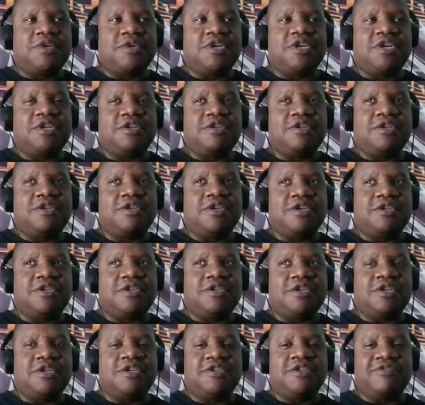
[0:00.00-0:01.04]

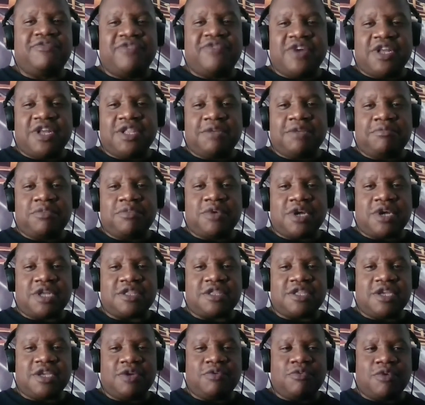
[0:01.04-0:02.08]
It developed. I
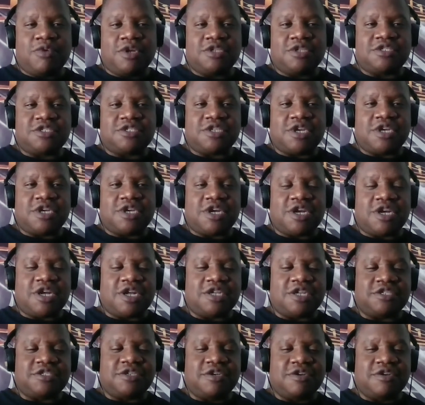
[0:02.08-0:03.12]
think once I
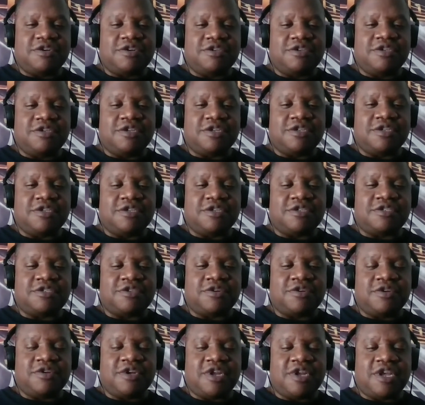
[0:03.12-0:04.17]
turned a
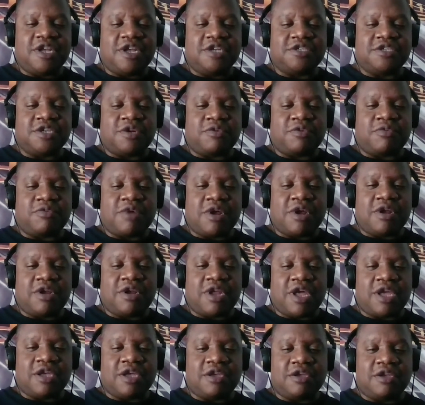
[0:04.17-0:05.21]
certain age, at around
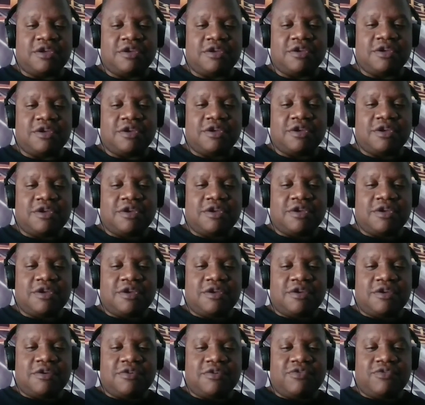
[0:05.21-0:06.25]
like
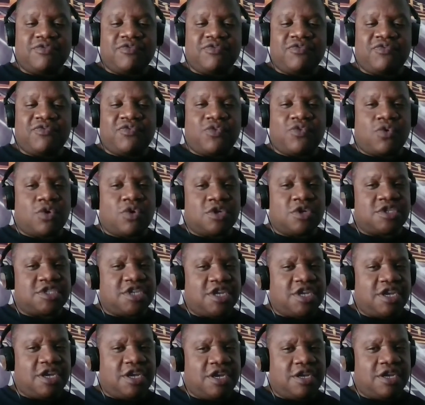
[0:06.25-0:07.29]

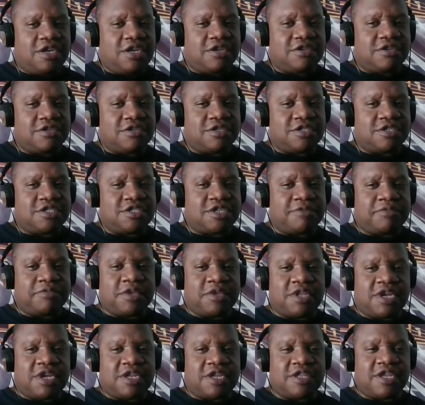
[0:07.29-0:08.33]
14, something
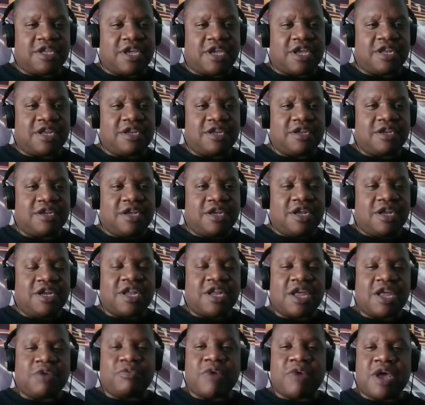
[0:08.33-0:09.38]
like that.
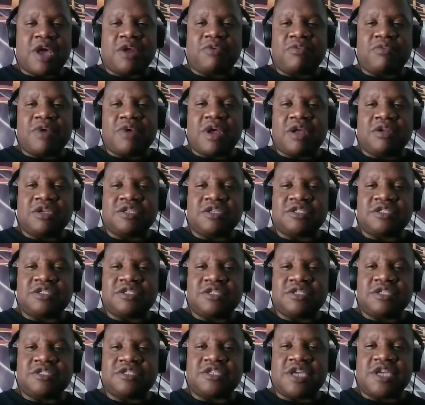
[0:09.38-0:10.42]
Like right around
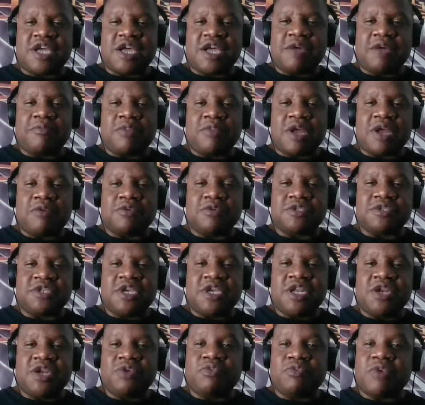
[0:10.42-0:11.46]
the time when I was
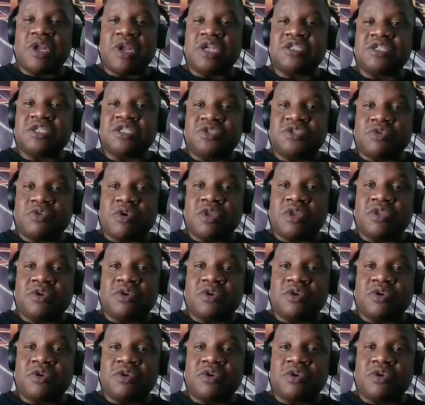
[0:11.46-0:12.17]
getting ready to join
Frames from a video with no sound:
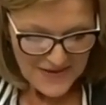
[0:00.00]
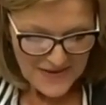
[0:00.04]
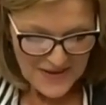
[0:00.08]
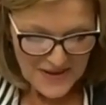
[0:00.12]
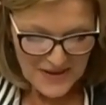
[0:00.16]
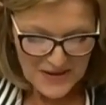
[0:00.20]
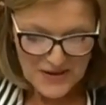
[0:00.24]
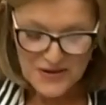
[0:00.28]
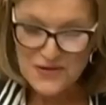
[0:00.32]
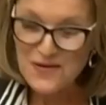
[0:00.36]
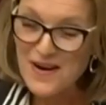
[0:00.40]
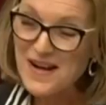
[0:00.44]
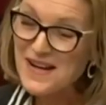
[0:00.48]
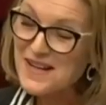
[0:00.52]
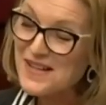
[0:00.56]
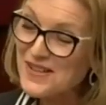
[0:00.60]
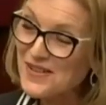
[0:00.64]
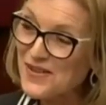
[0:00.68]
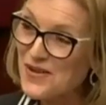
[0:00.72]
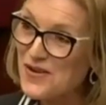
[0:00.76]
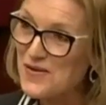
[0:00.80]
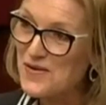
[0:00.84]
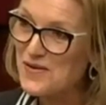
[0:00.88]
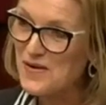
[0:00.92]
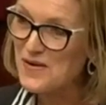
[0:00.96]
The Drug
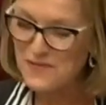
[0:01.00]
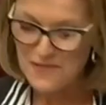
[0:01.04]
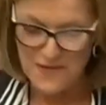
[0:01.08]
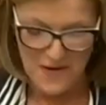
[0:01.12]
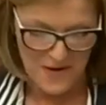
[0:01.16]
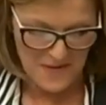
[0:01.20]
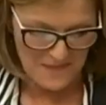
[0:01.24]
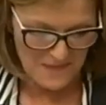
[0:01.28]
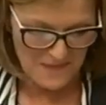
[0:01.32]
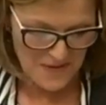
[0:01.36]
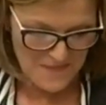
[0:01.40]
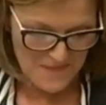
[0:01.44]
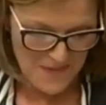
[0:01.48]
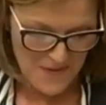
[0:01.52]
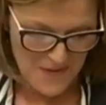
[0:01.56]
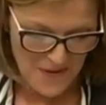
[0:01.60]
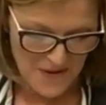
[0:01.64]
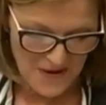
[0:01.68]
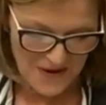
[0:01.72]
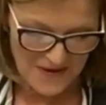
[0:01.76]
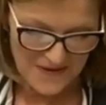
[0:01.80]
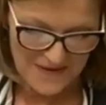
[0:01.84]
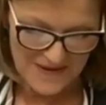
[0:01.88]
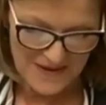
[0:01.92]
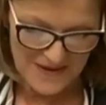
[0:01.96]
Law Reform
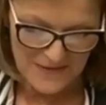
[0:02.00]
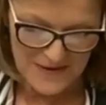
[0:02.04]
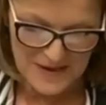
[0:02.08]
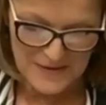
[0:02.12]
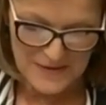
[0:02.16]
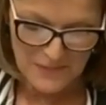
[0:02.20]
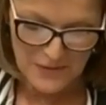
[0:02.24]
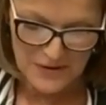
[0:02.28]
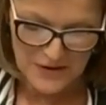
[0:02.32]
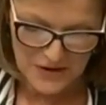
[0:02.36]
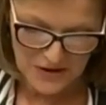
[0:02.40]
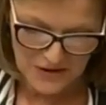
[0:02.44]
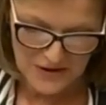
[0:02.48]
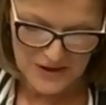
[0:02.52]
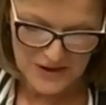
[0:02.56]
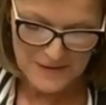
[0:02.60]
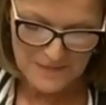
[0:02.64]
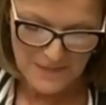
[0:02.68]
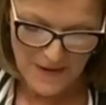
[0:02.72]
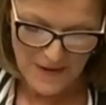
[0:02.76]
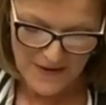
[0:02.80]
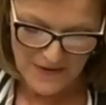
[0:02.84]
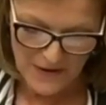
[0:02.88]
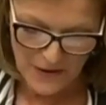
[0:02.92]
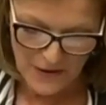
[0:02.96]
report that was produced
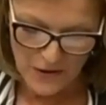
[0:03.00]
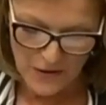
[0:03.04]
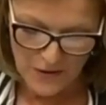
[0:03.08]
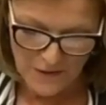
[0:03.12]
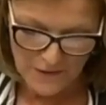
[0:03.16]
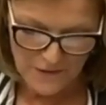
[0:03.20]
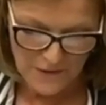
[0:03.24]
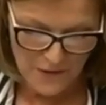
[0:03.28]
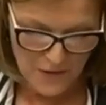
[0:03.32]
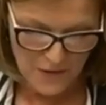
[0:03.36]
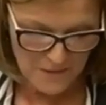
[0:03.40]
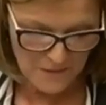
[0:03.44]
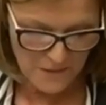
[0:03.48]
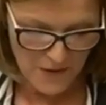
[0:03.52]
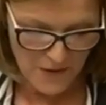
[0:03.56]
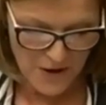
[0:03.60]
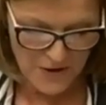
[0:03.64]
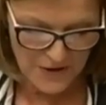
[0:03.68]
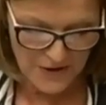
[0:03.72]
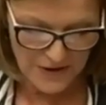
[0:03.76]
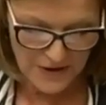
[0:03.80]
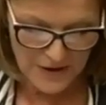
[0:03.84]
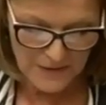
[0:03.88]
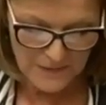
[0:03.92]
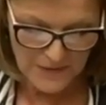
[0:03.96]
by the Law Reform
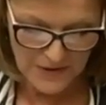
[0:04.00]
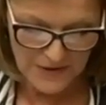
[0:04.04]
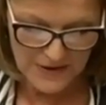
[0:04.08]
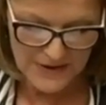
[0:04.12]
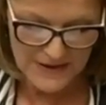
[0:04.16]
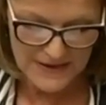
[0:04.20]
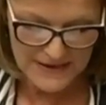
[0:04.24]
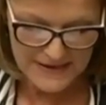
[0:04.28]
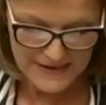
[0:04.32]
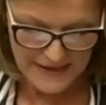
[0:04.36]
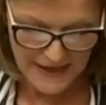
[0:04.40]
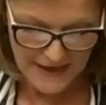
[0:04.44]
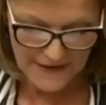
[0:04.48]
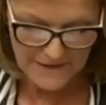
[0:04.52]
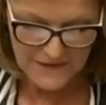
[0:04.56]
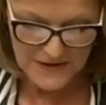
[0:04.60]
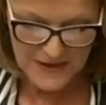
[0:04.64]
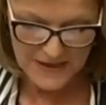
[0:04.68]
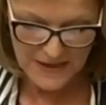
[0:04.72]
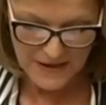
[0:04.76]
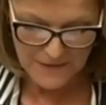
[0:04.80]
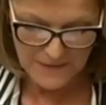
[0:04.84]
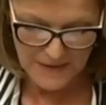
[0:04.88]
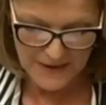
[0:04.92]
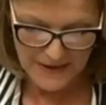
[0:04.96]
Road and Community Safety
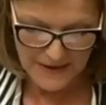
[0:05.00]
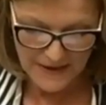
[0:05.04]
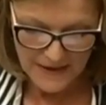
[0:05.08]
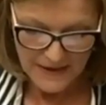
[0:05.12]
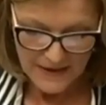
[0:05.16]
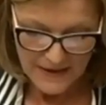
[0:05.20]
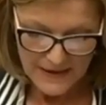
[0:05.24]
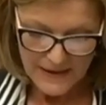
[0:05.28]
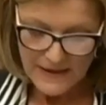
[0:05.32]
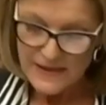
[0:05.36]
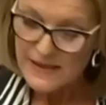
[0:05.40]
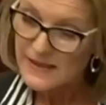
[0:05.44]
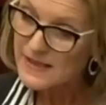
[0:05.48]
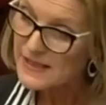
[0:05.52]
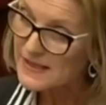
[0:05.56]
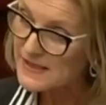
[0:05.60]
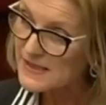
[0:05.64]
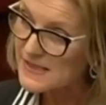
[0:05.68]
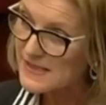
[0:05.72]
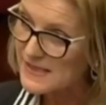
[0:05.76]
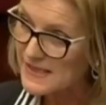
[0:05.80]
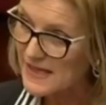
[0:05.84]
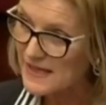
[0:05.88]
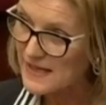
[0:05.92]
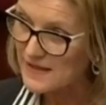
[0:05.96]
Committee
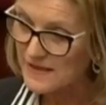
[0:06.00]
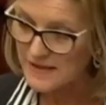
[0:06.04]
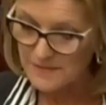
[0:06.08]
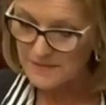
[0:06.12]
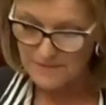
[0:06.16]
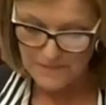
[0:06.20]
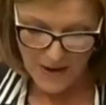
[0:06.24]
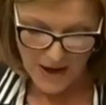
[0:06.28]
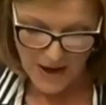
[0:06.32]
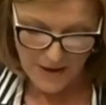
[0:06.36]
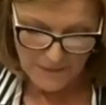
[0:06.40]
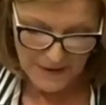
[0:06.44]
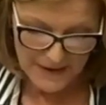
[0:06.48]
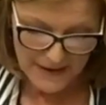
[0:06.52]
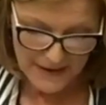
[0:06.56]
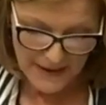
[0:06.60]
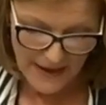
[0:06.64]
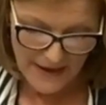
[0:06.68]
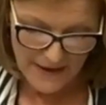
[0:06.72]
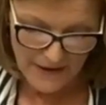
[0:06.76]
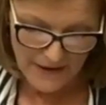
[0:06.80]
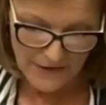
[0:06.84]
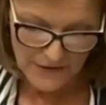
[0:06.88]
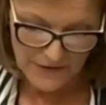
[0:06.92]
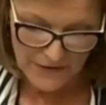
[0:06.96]
considered public
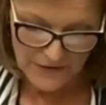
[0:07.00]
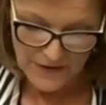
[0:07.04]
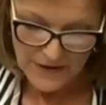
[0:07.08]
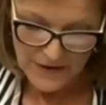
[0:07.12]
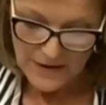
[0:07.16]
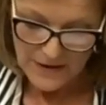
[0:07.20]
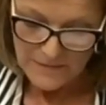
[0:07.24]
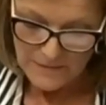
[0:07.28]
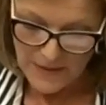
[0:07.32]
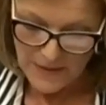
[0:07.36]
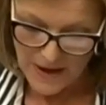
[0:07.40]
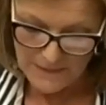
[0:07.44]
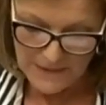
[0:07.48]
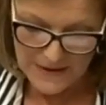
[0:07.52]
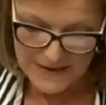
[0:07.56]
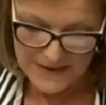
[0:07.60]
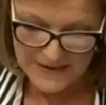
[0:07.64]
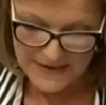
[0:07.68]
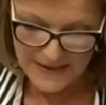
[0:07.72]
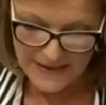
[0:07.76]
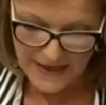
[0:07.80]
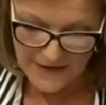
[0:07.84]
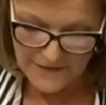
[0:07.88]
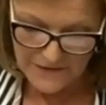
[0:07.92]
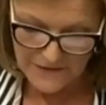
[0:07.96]
health, public
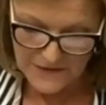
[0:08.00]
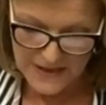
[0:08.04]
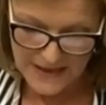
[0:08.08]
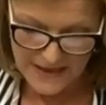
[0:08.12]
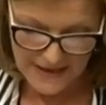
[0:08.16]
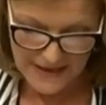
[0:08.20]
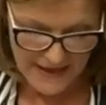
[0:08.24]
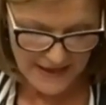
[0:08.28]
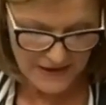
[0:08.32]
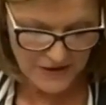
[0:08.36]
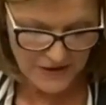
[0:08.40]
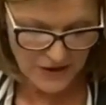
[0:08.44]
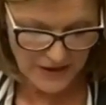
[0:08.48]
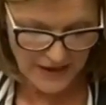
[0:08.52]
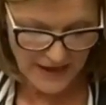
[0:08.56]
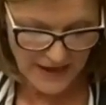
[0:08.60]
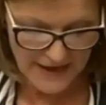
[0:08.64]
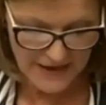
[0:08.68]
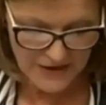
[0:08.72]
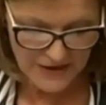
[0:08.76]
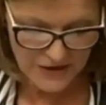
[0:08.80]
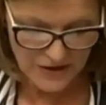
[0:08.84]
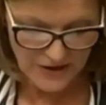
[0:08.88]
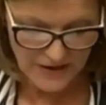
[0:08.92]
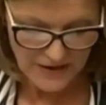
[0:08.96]
safety and
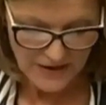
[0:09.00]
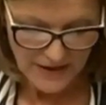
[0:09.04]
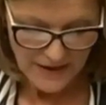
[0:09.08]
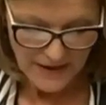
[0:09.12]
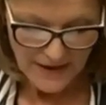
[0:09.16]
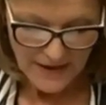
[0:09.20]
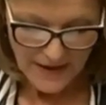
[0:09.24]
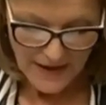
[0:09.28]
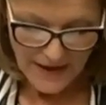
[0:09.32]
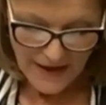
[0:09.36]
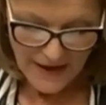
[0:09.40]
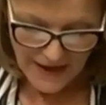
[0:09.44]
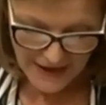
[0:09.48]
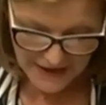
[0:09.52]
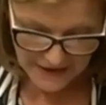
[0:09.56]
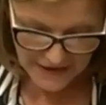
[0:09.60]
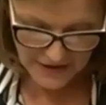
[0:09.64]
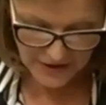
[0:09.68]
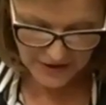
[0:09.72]
education and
··········
* To do *
Without the pictures, reproduce every entry exactly as written.

* Output *
[0:00.00-0:01.04]

[0:01.04-0:02.08]
It developed. I
[0:02.08-0:03.12]
think once I
[0:03.12-0:04.17]
turned a
[0:04.17-0:05.21]
certain age, at around
[0:05.21-0:06.25]
like
[0:06.25-0:07.29]

[0:07.29-0:08.33]
14, something
[0:08.33-0:09.38]
like that.
[0:09.38-0:10.42]
Like right around
[0:10.42-0:11.46]
the time when I was
[0:11.46-0:12.17]
getting ready to join
Frames from a video with no sound:
[0:00.00]
[0:00.04]
[0:00.08]
[0:00.12]
[0:00.16]
[0:00.20]
[0:00.24]
[0:00.28]
[0:00.32]
[0:00.36]
[0:00.40]
[0:00.44]
[0:00.48]
[0:00.52]
[0:00.56]
[0:00.60]
[0:00.64]
[0:00.68]
[0:00.72]
[0:00.76]
[0:00.80]
[0:00.84]
[0:00.88]
[0:00.92]
[0:00.96]
The Drug
[0:01.00]
[0:01.04]
[0:01.08]
[0:01.12]
[0:01.16]
[0:01.20]
[0:01.24]
[0:01.28]
[0:01.32]
[0:01.36]
[0:01.40]
[0:01.44]
[0:01.48]
[0:01.52]
[0:01.56]
[0:01.60]
[0:01.64]
[0:01.68]
[0:01.72]
[0:01.76]
[0:01.80]
[0:01.84]
[0:01.88]
[0:01.92]
[0:01.96]
Law Reform
[0:02.00]
[0:02.04]
[0:02.08]
[0:02.12]
[0:02.16]
[0:02.20]
[0:02.24]
[0:02.28]
[0:02.32]
[0:02.36]
[0:02.40]
[0:02.44]
[0:02.48]
[0:02.52]
[0:02.56]
[0:02.60]
[0:02.64]
[0:02.68]
[0:02.72]
[0:02.76]
[0:02.80]
[0:02.84]
[0:02.88]
[0:02.92]
[0:02.96]
report that was produced
[0:03.00]
[0:03.04]
[0:03.08]
[0:03.12]
[0:03.16]
[0:03.20]
[0:03.24]
[0:03.28]
[0:03.32]
[0:03.36]
[0:03.40]
[0:03.44]
[0:03.48]
[0:03.52]
[0:03.56]
[0:03.60]
[0:03.64]
[0:03.68]
[0:03.72]
[0:03.76]
[0:03.80]
[0:03.84]
[0:03.88]
[0:03.92]
[0:03.96]
by the Law Reform
[0:04.00]
[0:04.04]
[0:04.08]
[0:04.12]
[0:04.16]
[0:04.20]
[0:04.24]
[0:04.28]
[0:04.32]
[0:04.36]
[0:04.40]
[0:04.44]
[0:04.48]
[0:04.52]
[0:04.56]
[0:04.60]
[0:04.64]
[0:04.68]
[0:04.72]
[0:04.76]
[0:04.80]
[0:04.84]
[0:04.88]
[0:04.92]
[0:04.96]
Road and Community Safety
[0:05.00]
[0:05.04]
[0:05.08]
[0:05.12]
[0:05.16]
[0:05.20]
[0:05.24]
[0:05.28]
[0:05.32]
[0:05.36]
[0:05.40]
[0:05.44]
[0:05.48]
[0:05.52]
[0:05.56]
[0:05.60]
[0:05.64]
[0:05.68]
[0:05.72]
[0:05.76]
[0:05.80]
[0:05.84]
[0:05.88]
[0:05.92]
[0:05.96]
Committee
[0:06.00]
[0:06.04]
[0:06.08]
[0:06.12]
[0:06.16]
[0:06.20]
[0:06.24]
[0:06.28]
[0:06.32]
[0:06.36]
[0:06.40]
[0:06.44]
[0:06.48]
[0:06.52]
[0:06.56]
[0:06.60]
[0:06.64]
[0:06.68]
[0:06.72]
[0:06.76]
[0:06.80]
[0:06.84]
[0:06.88]
[0:06.92]
[0:06.96]
considered public
[0:07.00]
[0:07.04]
[0:07.08]
[0:07.12]
[0:07.16]
[0:07.20]
[0:07.24]
[0:07.28]
[0:07.32]
[0:07.36]
[0:07.40]
[0:07.44]
[0:07.48]
[0:07.52]
[0:07.56]
[0:07.60]
[0:07.64]
[0:07.68]
[0:07.72]
[0:07.76]
[0:07.80]
[0:07.84]
[0:07.88]
[0:07.92]
[0:07.96]
health, public
[0:08.00]
[0:08.04]
[0:08.08]
[0:08.12]
[0:08.16]
[0:08.20]
[0:08.24]
[0:08.28]
[0:08.32]
[0:08.36]
[0:08.40]
[0:08.44]
[0:08.48]
[0:08.52]
[0:08.56]
[0:08.60]
[0:08.64]
[0:08.68]
[0:08.72]
[0:08.76]
[0:08.80]
[0:08.84]
[0:08.88]
[0:08.92]
[0:08.96]
safety and
[0:09.00]
[0:09.04]
[0:09.08]
[0:09.12]
[0:09.16]
[0:09.20]
[0:09.24]
[0:09.28]
[0:09.32]
[0:09.36]
[0:09.40]
[0:09.44]
[0:09.48]
[0:09.52]
[0:09.56]
[0:09.60]
[0:09.64]
[0:09.68]
[0:09.72]
education and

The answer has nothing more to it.